Ultimately, her time in power taught her that the president is constantly battling with a “huge bandwidth” of issues, she says. On foreign policy decisions in particular, “you have imperfect information and are doing the best you can on the basis of what you know – as Obama would often say, if the issue was easy and straightforward it wouldn’t come to him.”

Today, she is enjoying time with her family and reconnecting with her academic roots. She lives in Concord, Massachusetts, in a house built in 1763 by one of the American Revolutionaries – “true to my Irish revolutionary soul,” she smiles.

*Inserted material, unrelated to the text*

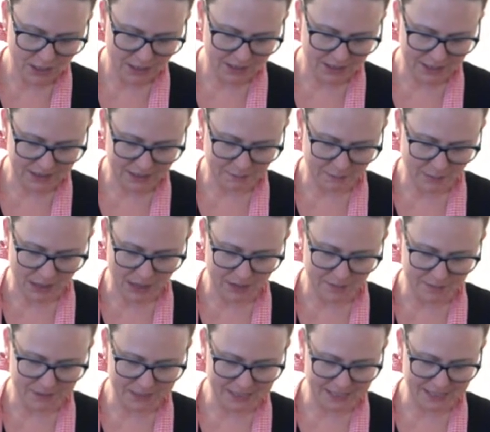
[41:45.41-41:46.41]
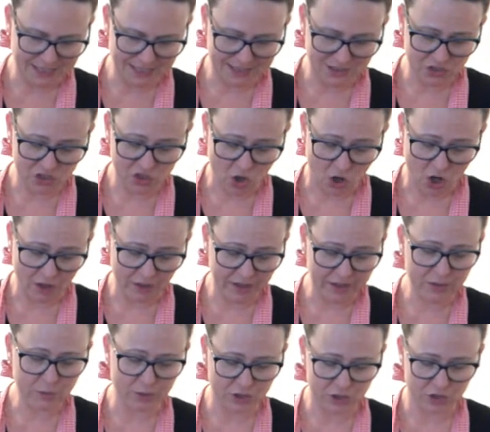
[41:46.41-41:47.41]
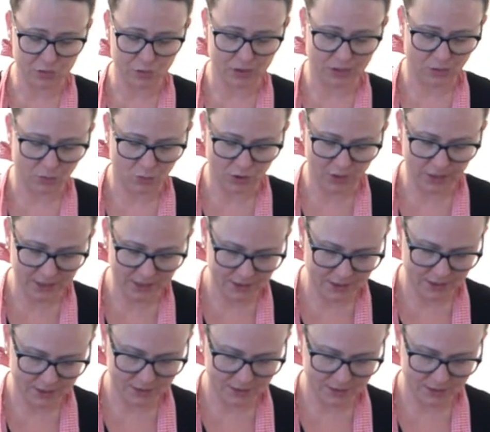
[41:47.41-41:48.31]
that the bottom is getting solid, which is what I want.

She visited Kerry this summer with Sunstein and the children. “It feels good to be there, this time without all the security detail. I remember, when I had just been confirmed as UN ambassador, I had just arrived in Kerry and there was a huge chemical attack in Syria. Obama called and I participated in the meeting from Waterville in a secure tent with wires, huge security detail,” she recalls.

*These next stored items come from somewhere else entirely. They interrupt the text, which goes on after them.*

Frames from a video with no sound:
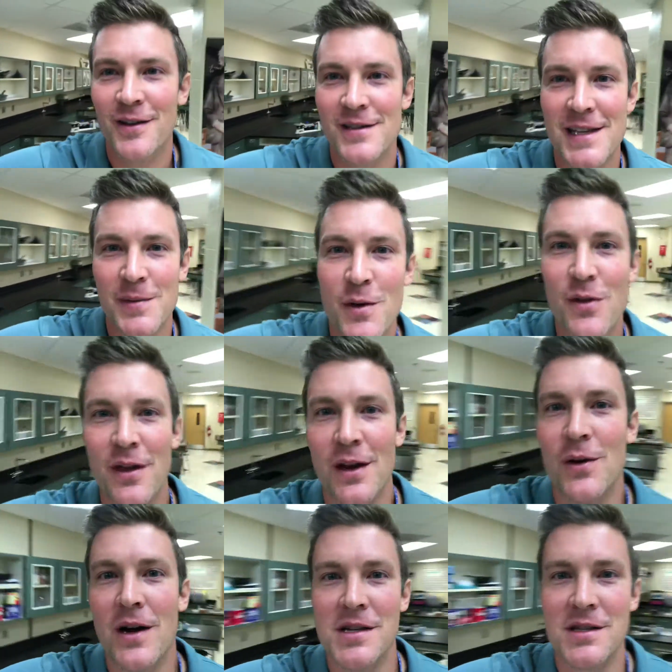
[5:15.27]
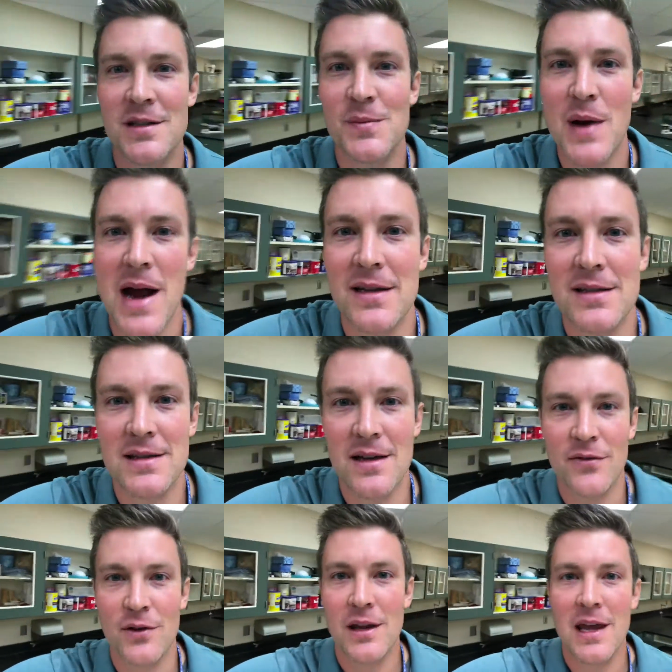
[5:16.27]
you see me with any questions, practice
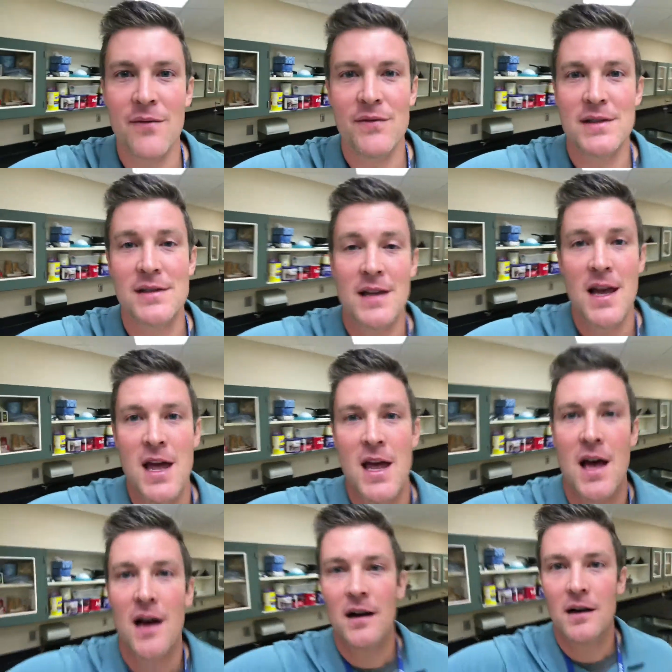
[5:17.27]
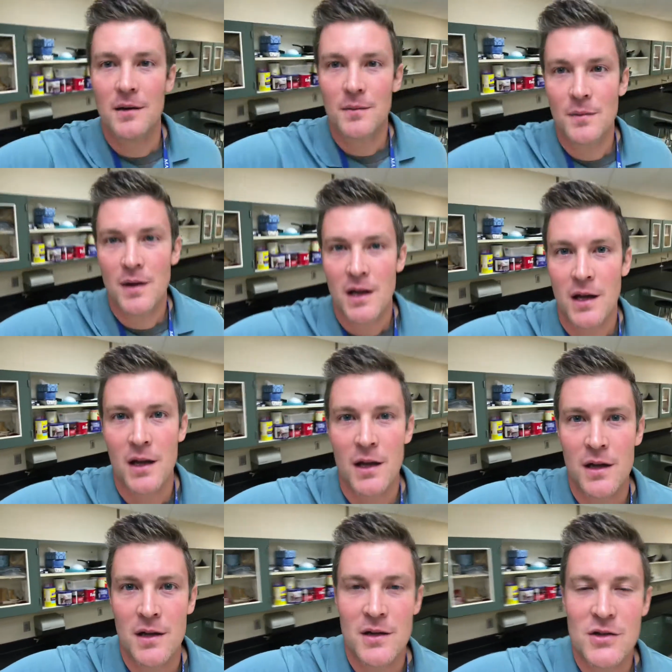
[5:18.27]
stuff on Canvas. Um,
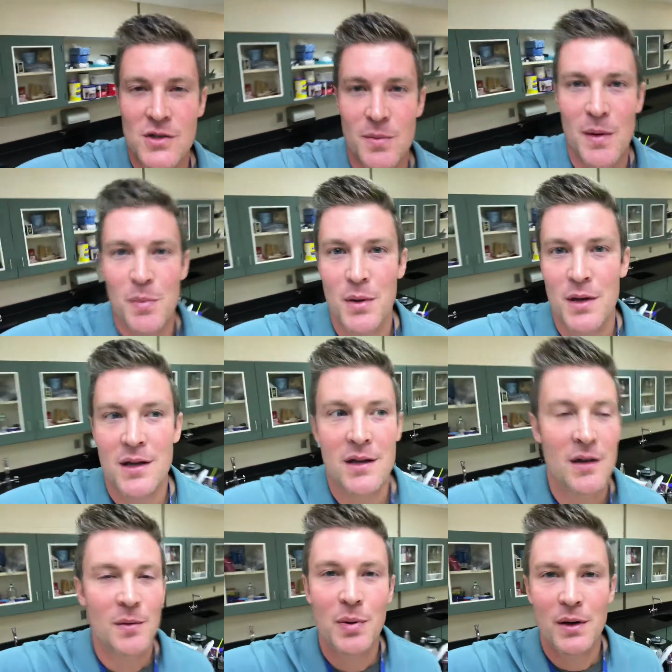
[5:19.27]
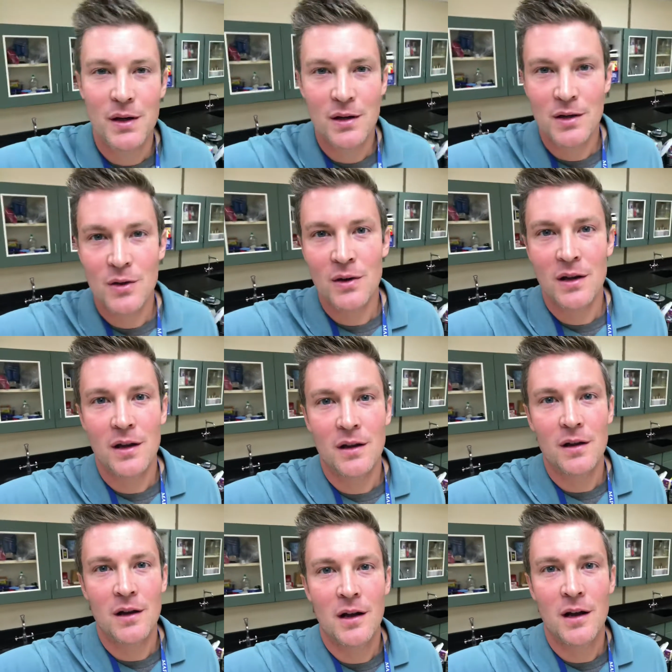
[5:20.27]
this should be a pretty pretty good unit,
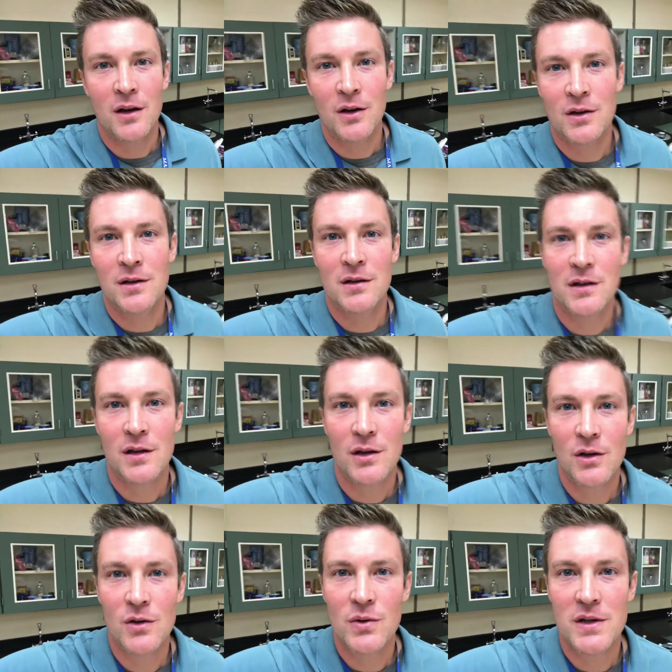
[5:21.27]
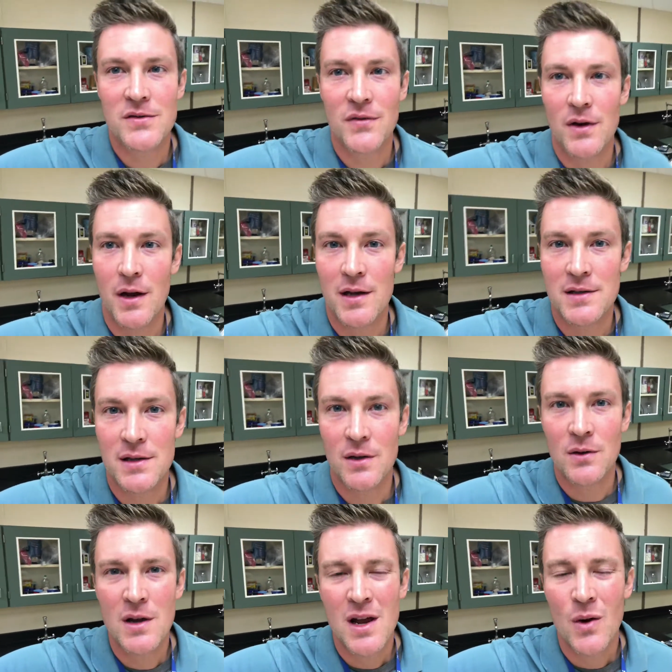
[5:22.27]
uh, good good quiz for you guys.
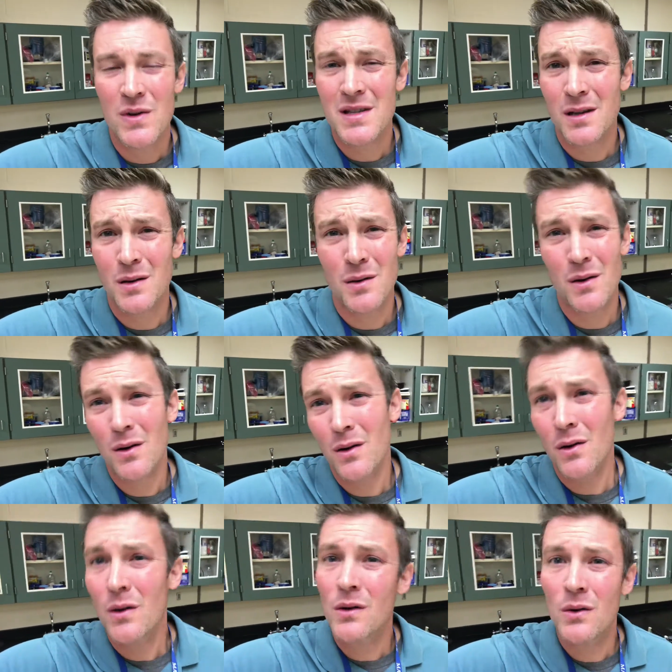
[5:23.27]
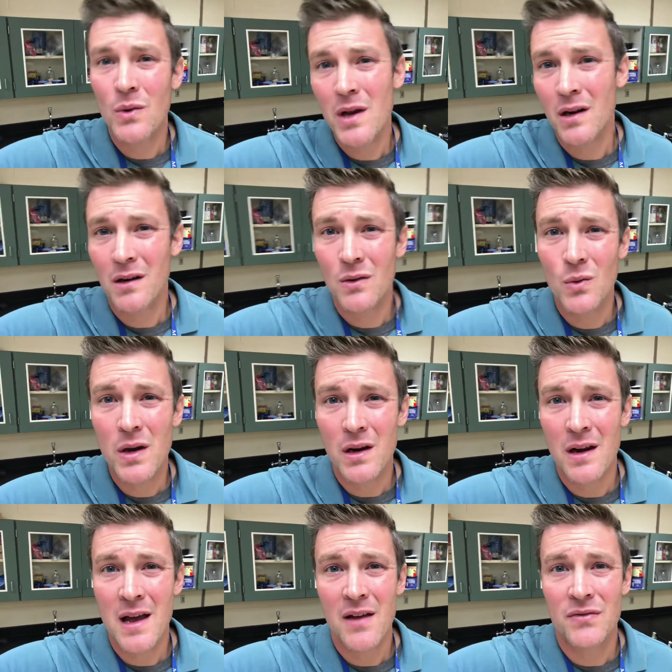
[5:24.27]
So we're still week week
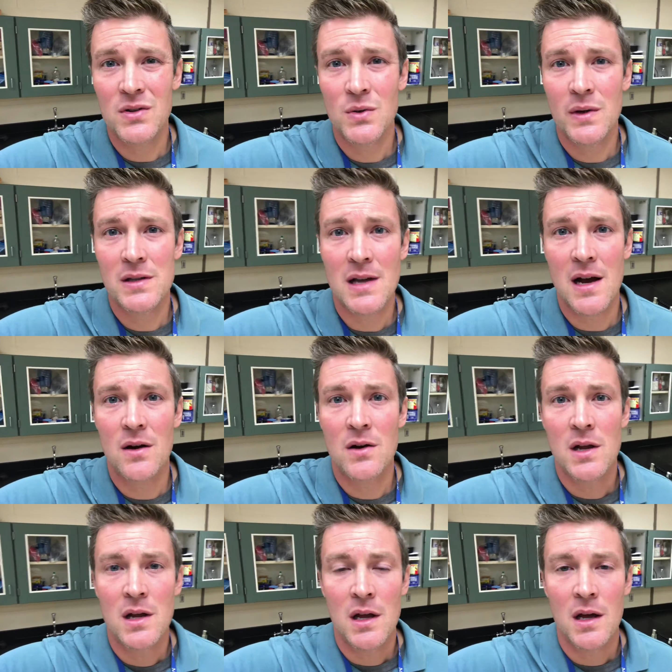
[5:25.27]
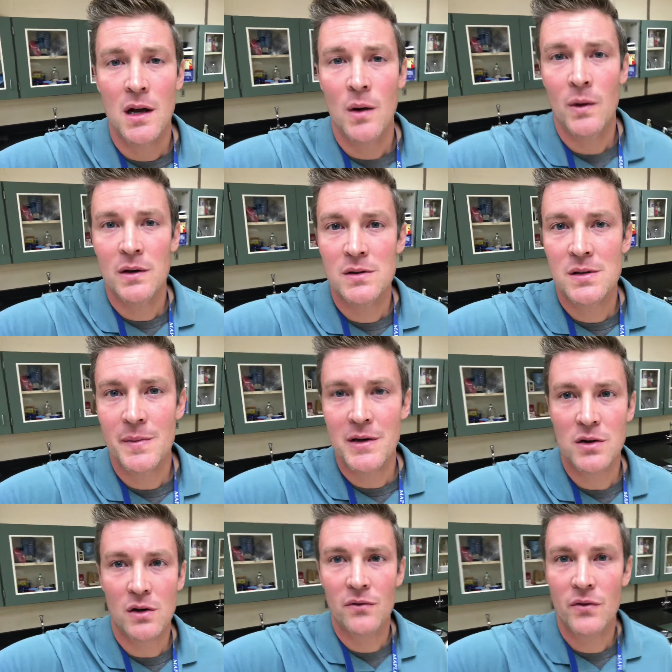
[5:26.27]
and a half, two weeks out. Uh, we're gonna do some
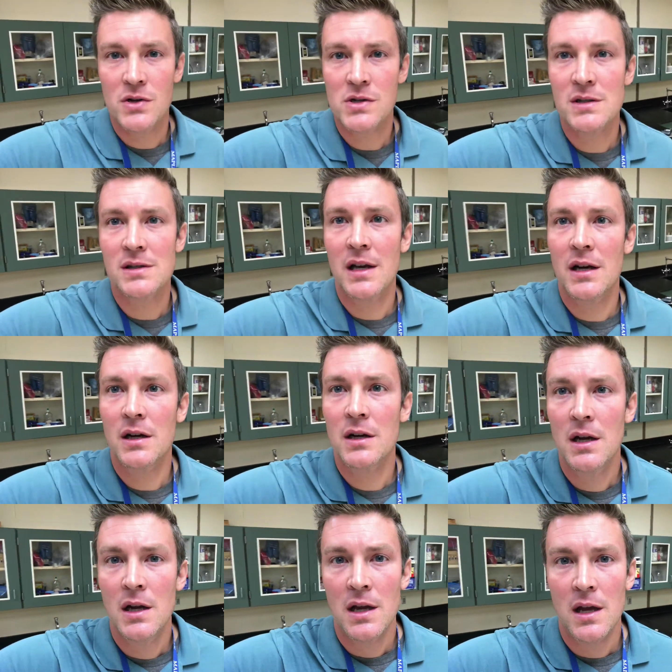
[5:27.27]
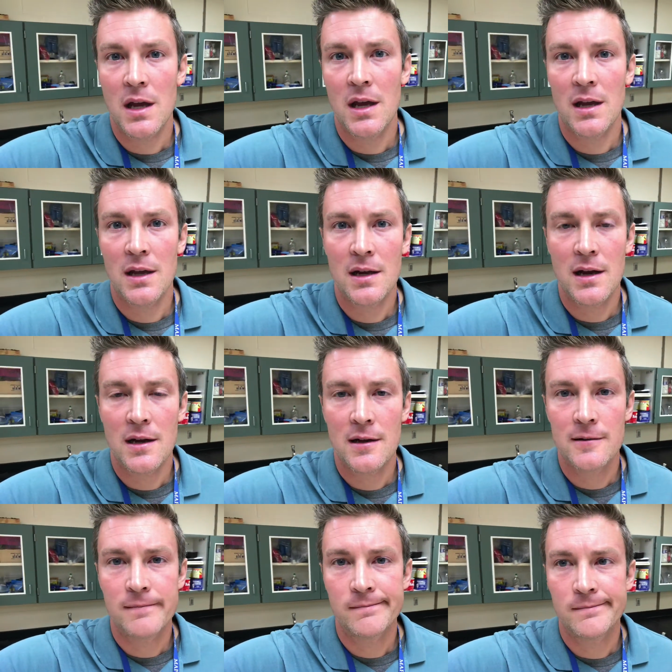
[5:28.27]
metric conversions later, and
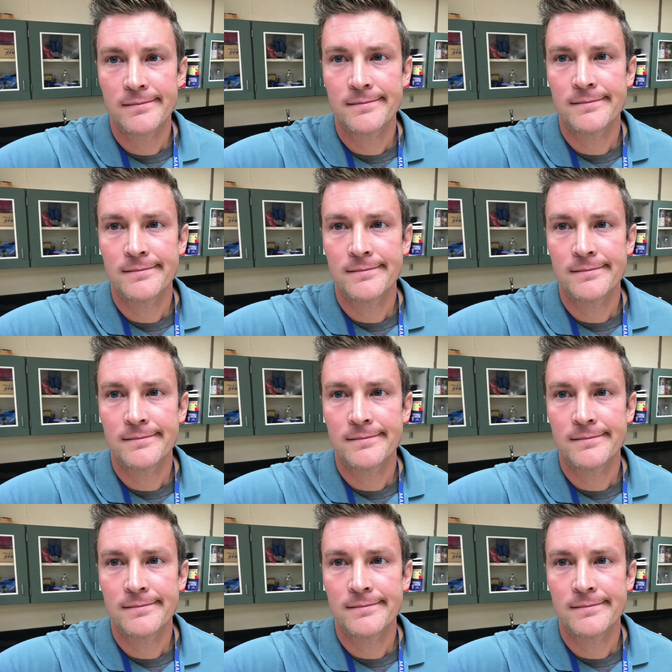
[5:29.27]
um,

She is due to visit Dublin in the coming weeks to deliver the TS Eliot lecture at the Abbey theatre – “a huge honour” – and plans to visit her old school, Mount Anville.

As for the current state of American politics, like many, she was left reeling by the election result in November. On election night she hosted all the UN female ambassadors at her residence in New York “so they could share finally in this glass ceiling coming down”. Unfortunately, it was not to be. She “failed to hold back tears after the election”, she admits. There was a sense of “gosh, if not now, then when . . .”

She says that, while working alone as a journalist and an academic, she tended not to 'self-identify' as a feminist, in recent times, this has changed. The lack of female representation became clear when she began working at the United Nations, particularly when she was the only woman on the 15-member UN Security Council. "I often watched school groups getting escorted into the viewing gallery . . . I wondered, what must the children think when they look down at this famous table and see only one woman."

As for Donald Trump, her feelings are unambiguous.

“To have such power in the hands of somebody who seem[s] so uncurious about the world around him and so lacking in empathy . . .” she trails off. She says she believes his presidency is worse than many people expected. “People said during the campaign – he used to be a Democrat, he doesn’t really believe [in these things], he’s just a hack, an actor, a performer . . .but he is way more divisive and more of a purveyor of hate towards different groups and trying to pit different parts of American society against each other than I expected.”

As the mid-October sun moves down the sky and our interview wraps up, she does offer a glimmer of hope, however,

This is a democracy that has faced a lot of trials, she says, but she believes that America will get through it

"Despite everything, though, I think our institutions are proving more resilient," she says, noting that the courts have pushed back against Trump's Muslim ban, while members of Congress – even members of his own party – are questioning his links with Russia.

“This is a democracy that has faced a lot of trials,” she says, but she believes that America will get through it.

And with that, the red-headed Irish woman smiles, wraps up her books and papers and heads back into the Harvard seminar room, into the world that continues to mould her.